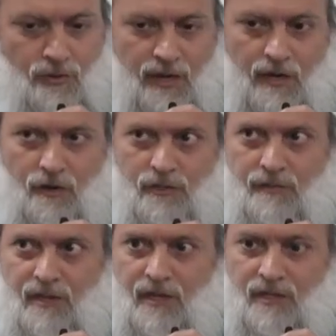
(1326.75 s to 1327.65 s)
do I know
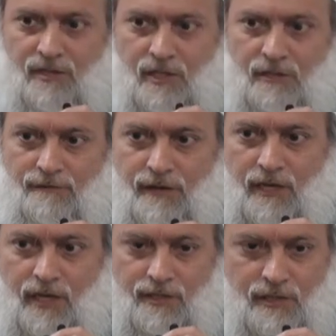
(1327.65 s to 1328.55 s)
something exists if I
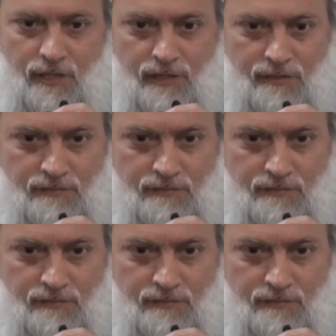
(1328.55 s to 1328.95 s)
can't see it?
+++++
→ What the task asks:
Take the listing and print it again exactly, but without any pictures.

→ Written response:
(1326.75 s to 1327.65 s)
do I know
(1327.65 s to 1328.55 s)
something exists if I
(1328.55 s to 1328.95 s)
can't see it?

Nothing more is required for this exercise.